Collected data

━━━━━━━━━━━━━━━━

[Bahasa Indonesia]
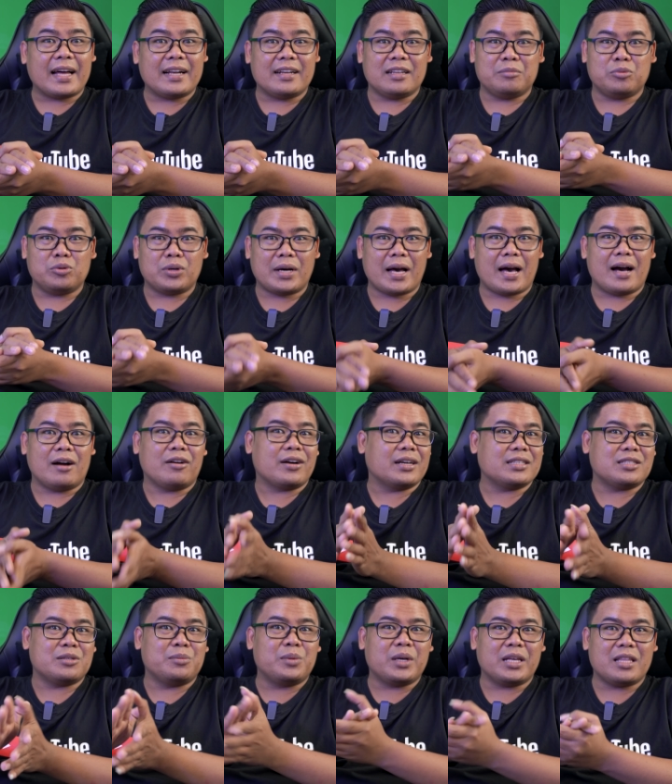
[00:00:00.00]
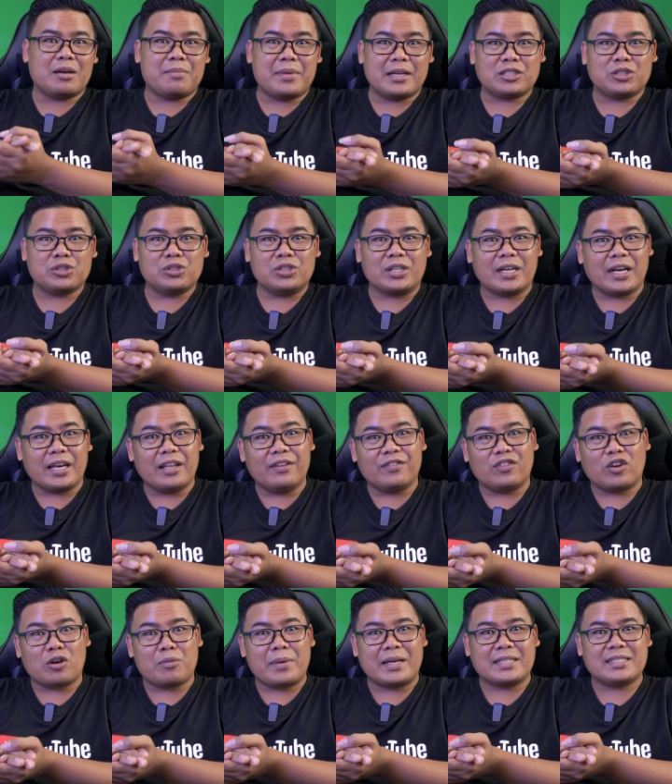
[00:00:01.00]
akan dibuka. Oke, sebelum kita masuk ke
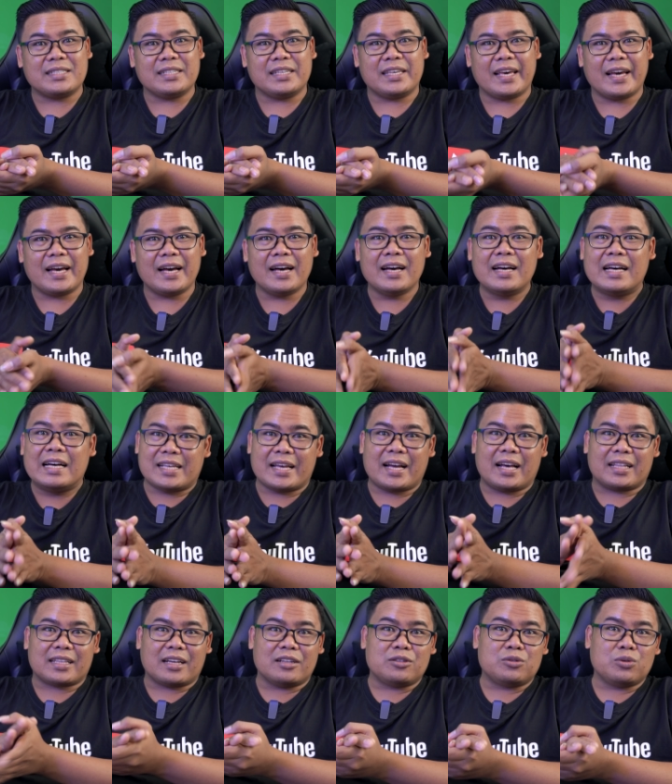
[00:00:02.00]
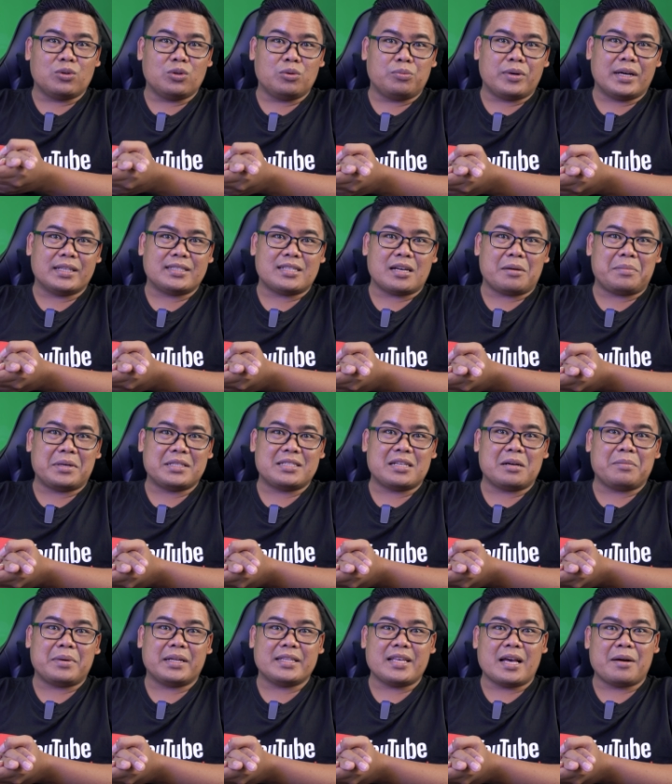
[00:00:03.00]
informasinya, saya ingatkan dulu buat
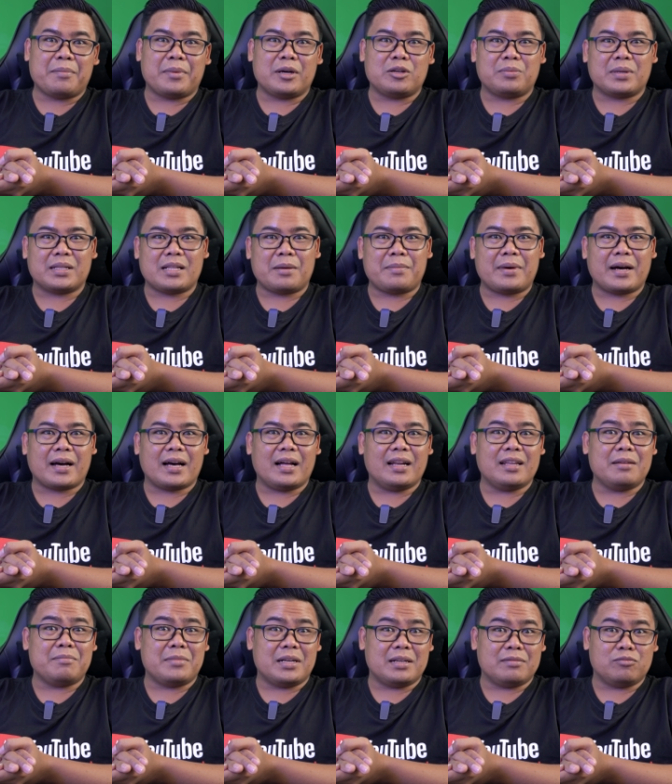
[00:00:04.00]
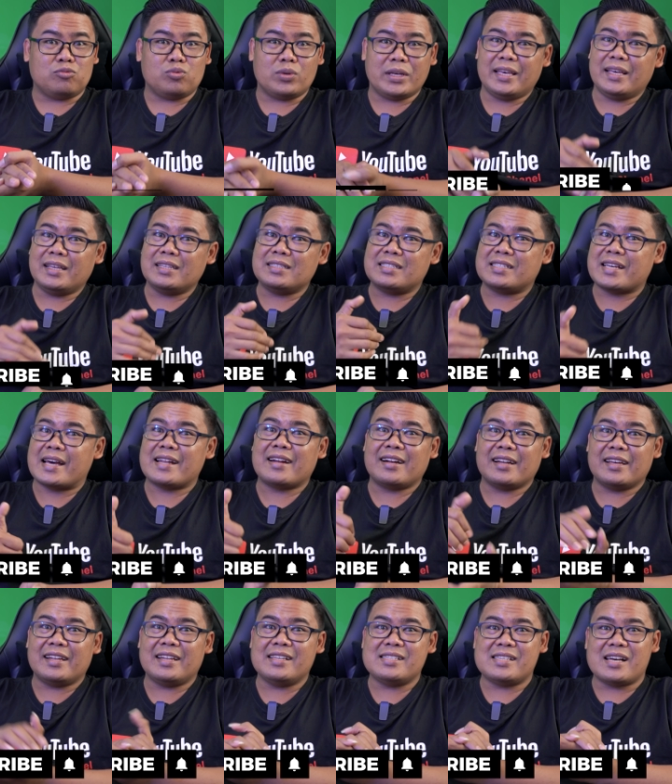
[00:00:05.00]
sahabat-sahabat yang baru pertama kali menemui channel
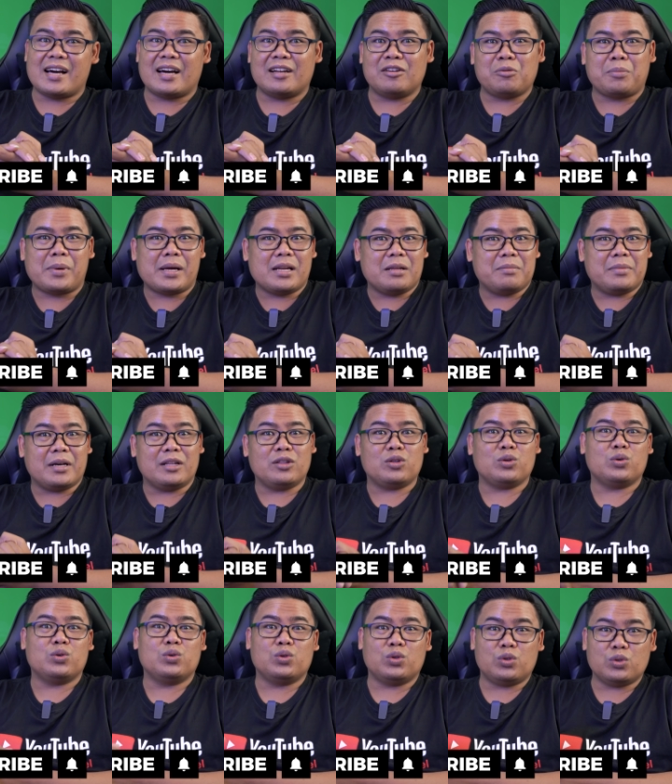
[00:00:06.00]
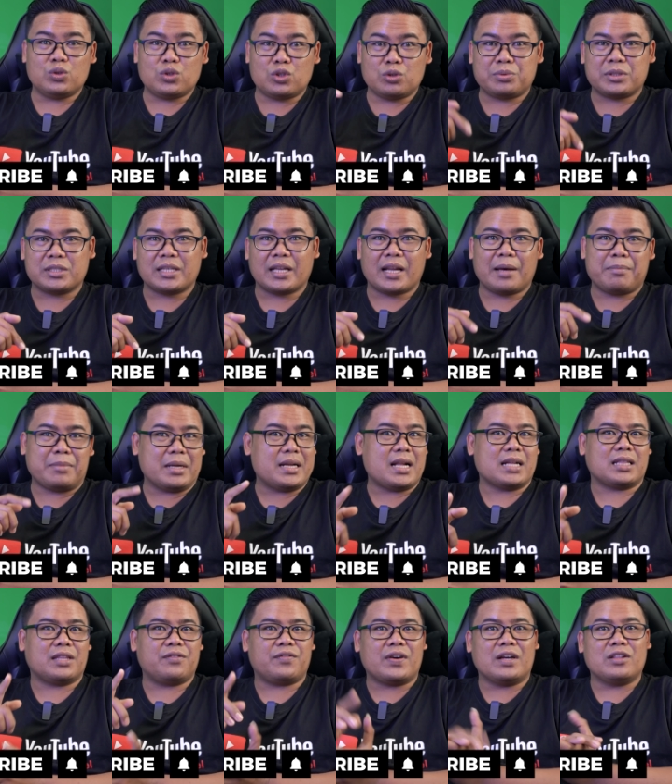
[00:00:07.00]
ini jangan lupa dibantu untuk subscribe dan
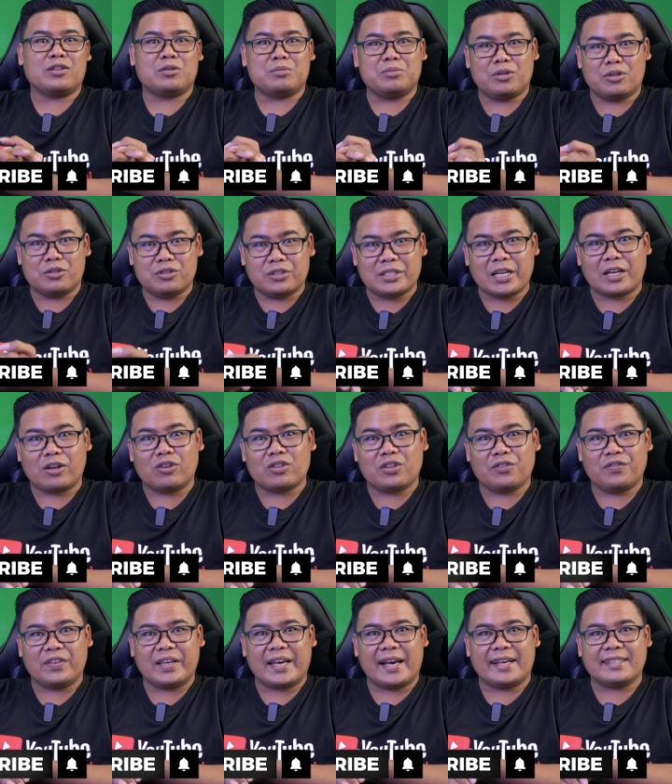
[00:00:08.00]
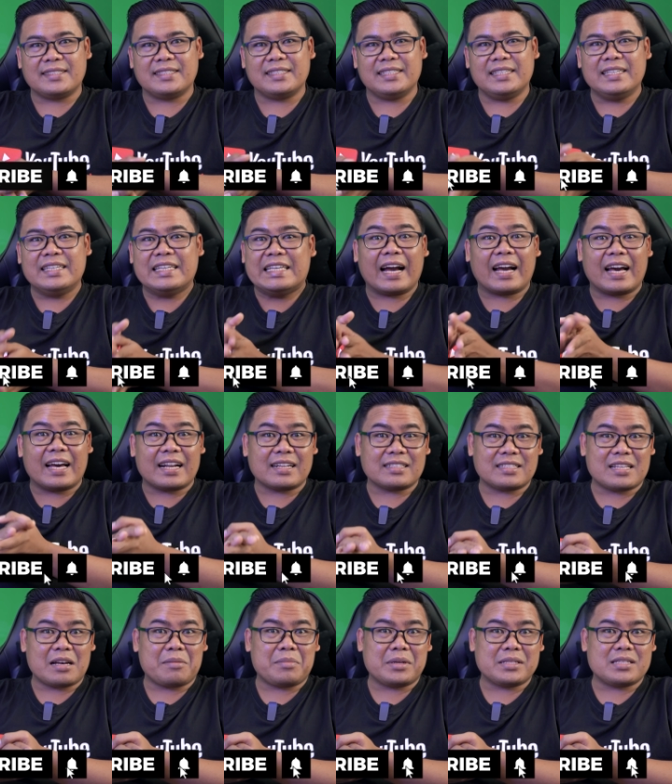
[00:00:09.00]
aktifkan tombol lonceng notifikasi agar
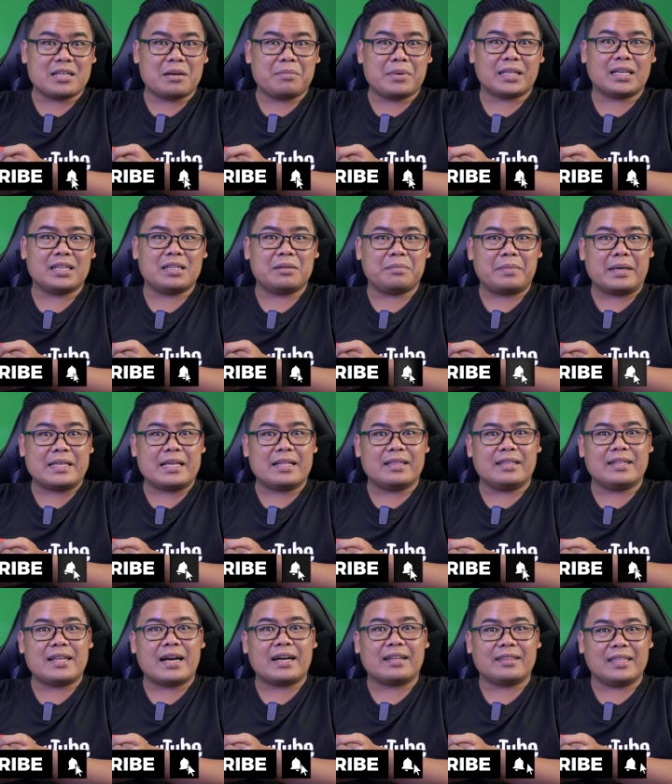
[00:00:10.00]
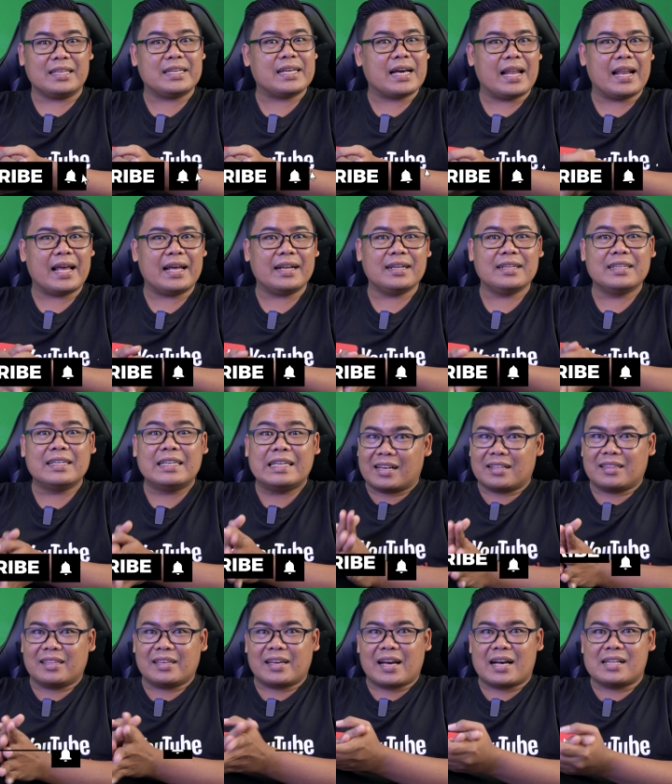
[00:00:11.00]
sahabat-sahabat kedepannya tidak ketinggalan
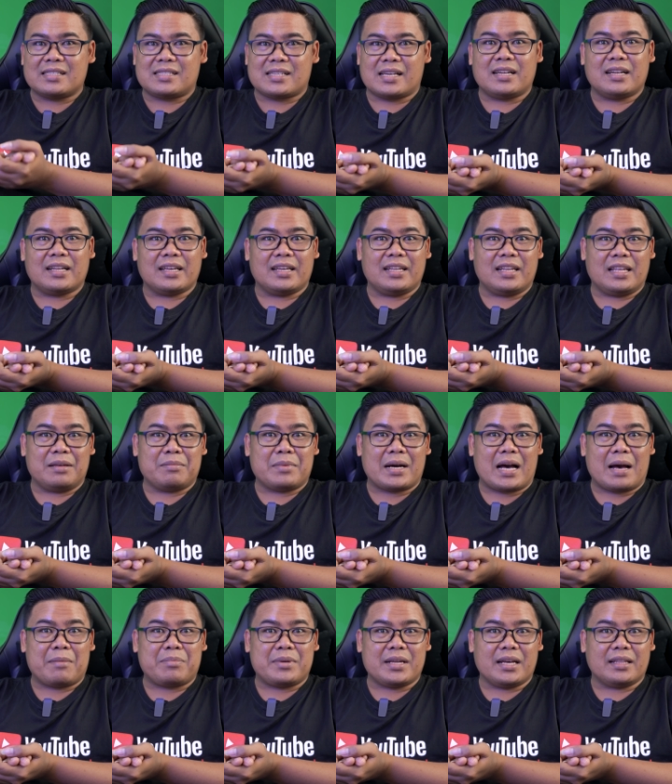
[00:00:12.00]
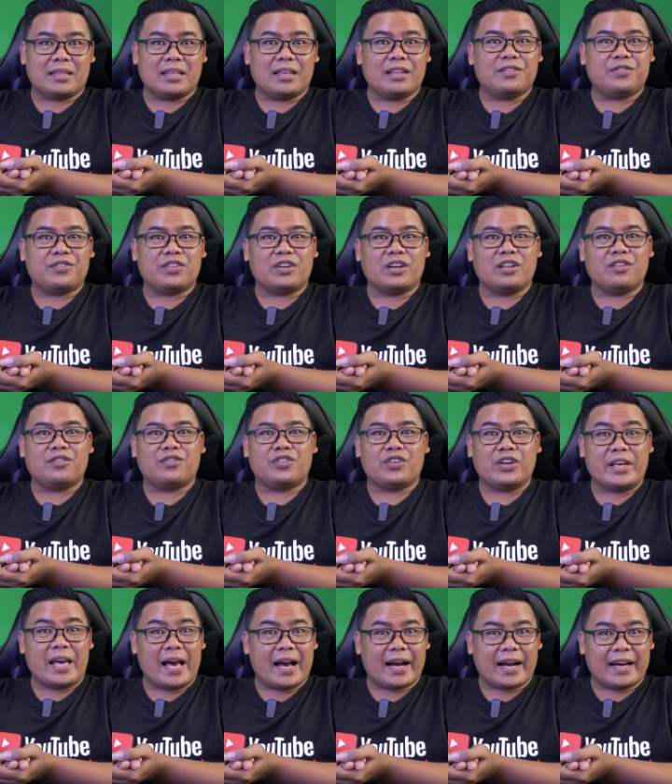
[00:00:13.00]
ketika ketika channel ini mengupdate
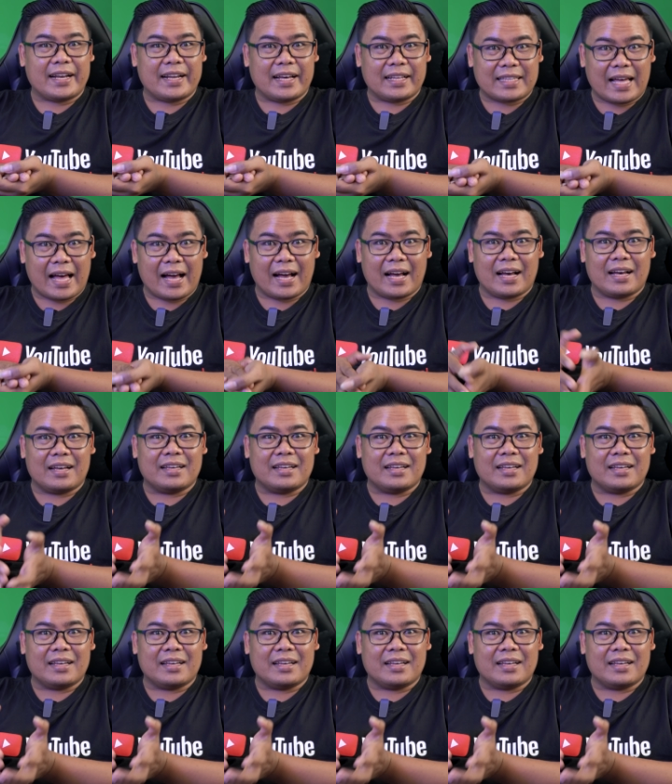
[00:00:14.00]
info-info yang akan datang.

━━━━━━━━━━━━━━━━

Exercise aim: Repeat the entries exactly, without pictures.

Task result:
[Bahasa Indonesia]
[00:00:00.00]
[00:00:01.00]
akan dibuka. Oke, sebelum kita masuk ke
[00:00:02.00]
[00:00:03.00]
informasinya, saya ingatkan dulu buat
[00:00:04.00]
[00:00:05.00]
sahabat-sahabat yang baru pertama kali menemui channel
[00:00:06.00]
[00:00:07.00]
ini jangan lupa dibantu untuk subscribe dan
[00:00:08.00]
[00:00:09.00]
aktifkan tombol lonceng notifikasi agar
[00:00:10.00]
[00:00:11.00]
sahabat-sahabat kedepannya tidak ketinggalan
[00:00:12.00]
[00:00:13.00]
ketika ketika channel ini mengupdate
[00:00:14.00]
info-info yang akan datang.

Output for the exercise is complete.